Contre les fundis: entre realos et idealos
Ouf! Fin du psychodrame de la semaine au Parlement britannique, avec l’adoption hier soir, après plus de trente heures d’un match ininterrompu en 4 sets entre les deux chambres, de la loi sur les mesures de contrainte à l’égard des personnes suspectées de terrorisme (comme on l’appellerait sans doute en Suisse).
Je n’ai pour ma part aucun état d’âme à l’égard de ce type de législation, et n’accepte pas l’idée que ce ne serait qu’un mal nécessaire, un expédient dont il y aurait lieu de s’excuser, et que seul peut expliquer le réalisme tripal et méprisable de celui qui a la responsabilité du pouvoir et veut répondre à l’attente de l’opinion publique (massivement favorable aux mesures, contrairement aux élites médiatiques). Dans ce partage des rôles les adversaires auraient le monopole du coeur et de la raison, soucieux de faire prévaloir les libertés publiques sur une tentation autoritaire qui, nous dit-on, ferait le jeu de l’adversaire que ces mesures cherchent à combattre (sur le mode: « mieux vaut acquitter un coupable que condamner un innocent », ce qui est parfaitement juste, ce serait en somme: « mieux vaut un petit attentat non prévenu que de trop importuner un cercle de suspects déterminé trop largement »; merci pour les victimes, et il n’y a pas de garantie que l’attentat ainsi permis serait « petit »). De mon point de vue, elles adaptent simplement au système britannique, dont le régime judiciaire est draconiennement plus favorable au suspect et à l’accusé que les systèmes continentaux (avec des aspects courtelino-ubuesques sur lesquels je devrais à l’occasion revenir sur ce blog), des possibilités de surveillance et de contrôle indispensables qui, ailleurs, existent: voir par exemple le traitement en France des prisonniers de Guantanamo, détenus encore pendant des mois là où ceux rendus à la Grande-Bretagne ont immédiatement trouvé des oreilles complaisantes pour se poser en victimes!
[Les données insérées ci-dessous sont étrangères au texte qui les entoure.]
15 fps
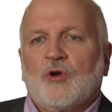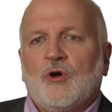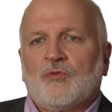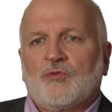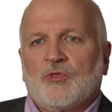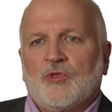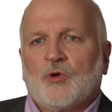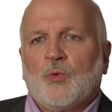
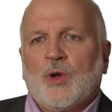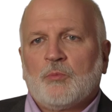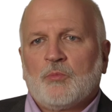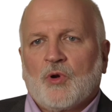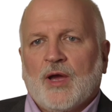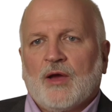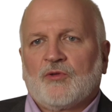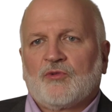over their web
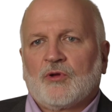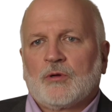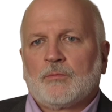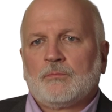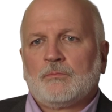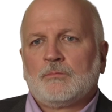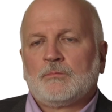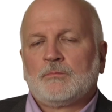browser.
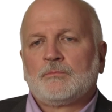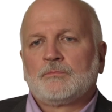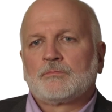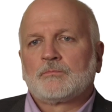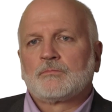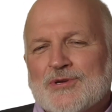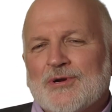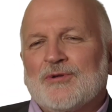
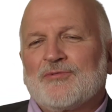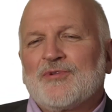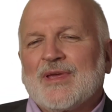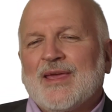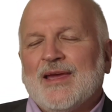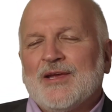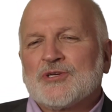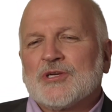
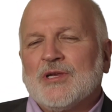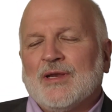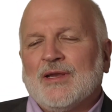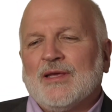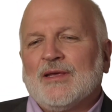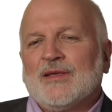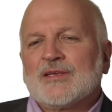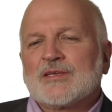Certification
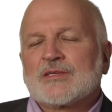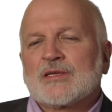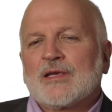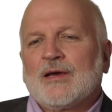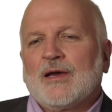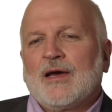is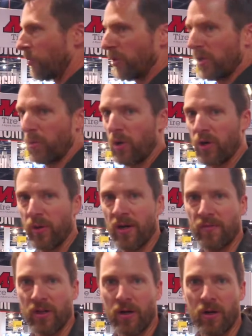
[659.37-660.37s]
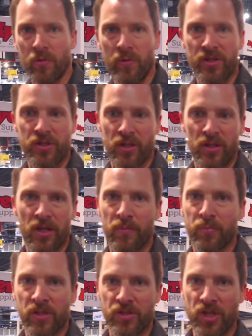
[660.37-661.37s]
we'll do the walk around for the whole rest of the lot,
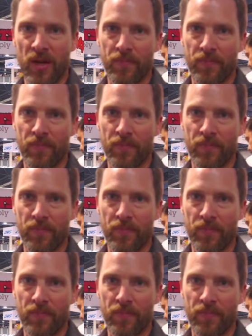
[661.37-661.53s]
but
Je vois bien davantage dans la position de Blair une vision responsable et raisonnable de la défense des libertés (y compris le droit à la vie et à la liberté d’aller et de venir pour les victimes potentielles du terrorisme) contre l’évolution d’une menace face à laquelle les moyens précédents n’étaient plus adaptés, et dans l’opposition à ces mesures un mélange de nostalgie pour un monde qui a disparu et de nombrilisme « bobo », vaguement suicidaire, qui refuse de voir la réalité, agrémenté de considérations politiciennes inévitables tant pour les opposants travaillistes que pour l’opposition conservatrice et libérale-démocrate, surtout à moins de deux mois des éventuelles prochaines élections générales. Le leader conservateur, Michael Howard, qui fut sous Thatcher un ministre de l’intérieur particulièrement haï par les milieux libéraux et humanistes, a sans nul doute apprécié de pouvoir redresser son image à bon compte, en faisant une nouvelle fois preuve de ses talents pour le grand écart opportuniste puisqu’on ne saurait, contrairement aux libéraux-démocrates, craindre de la sensiblerie de sa part.
J’ai envie de faire un rapprochement avec l’affaire dans laquelle semble malheureusement s’enfoncer Joschka Fischer en Allemagne (et on commence peut-être à mieux comprendre l’inspiration germanique du titre): une politique se voulant généreuse d’attribution de visas, commencée en 2000 et poursuivie jusqu’à assez récemment, qui a semble-t-il donné lieu très vite à des inquiétudes, puis qui s’est confirmée en abus, que le sympathique ministre Vert s’est obstiné à ignorer. Si je tiens Fischer pour un pragmatique et un libéral anti-totalitaire (malgré son attitude décevante sur l’Irak), donc un anti-« fundis », il me paraît avoir ici troqué le réalisme pour l’idéalisme naïf.
Le même scandale, à base des mêmes idées généreuses sur la liberté de déplacement à offrir aux ressortissants des ex-pays de l’Est (et il ne s’agissait que d’eux, alors que la politique allemande semble avoir été bien plus large) et sur la capacité d’intégration de l’économie et de la société, s’est développé il y a un an ou deux au Royaume Uni: sa figure emblématique était un unijambiste qui avait obtenu un permis de travail comme couvreur… Mais quand l’affaire a été révélée, Blair a été prompt a agir: quand il lui arrive de tomber dans le piège de l’idéalisme, il sait en sortir rapidement.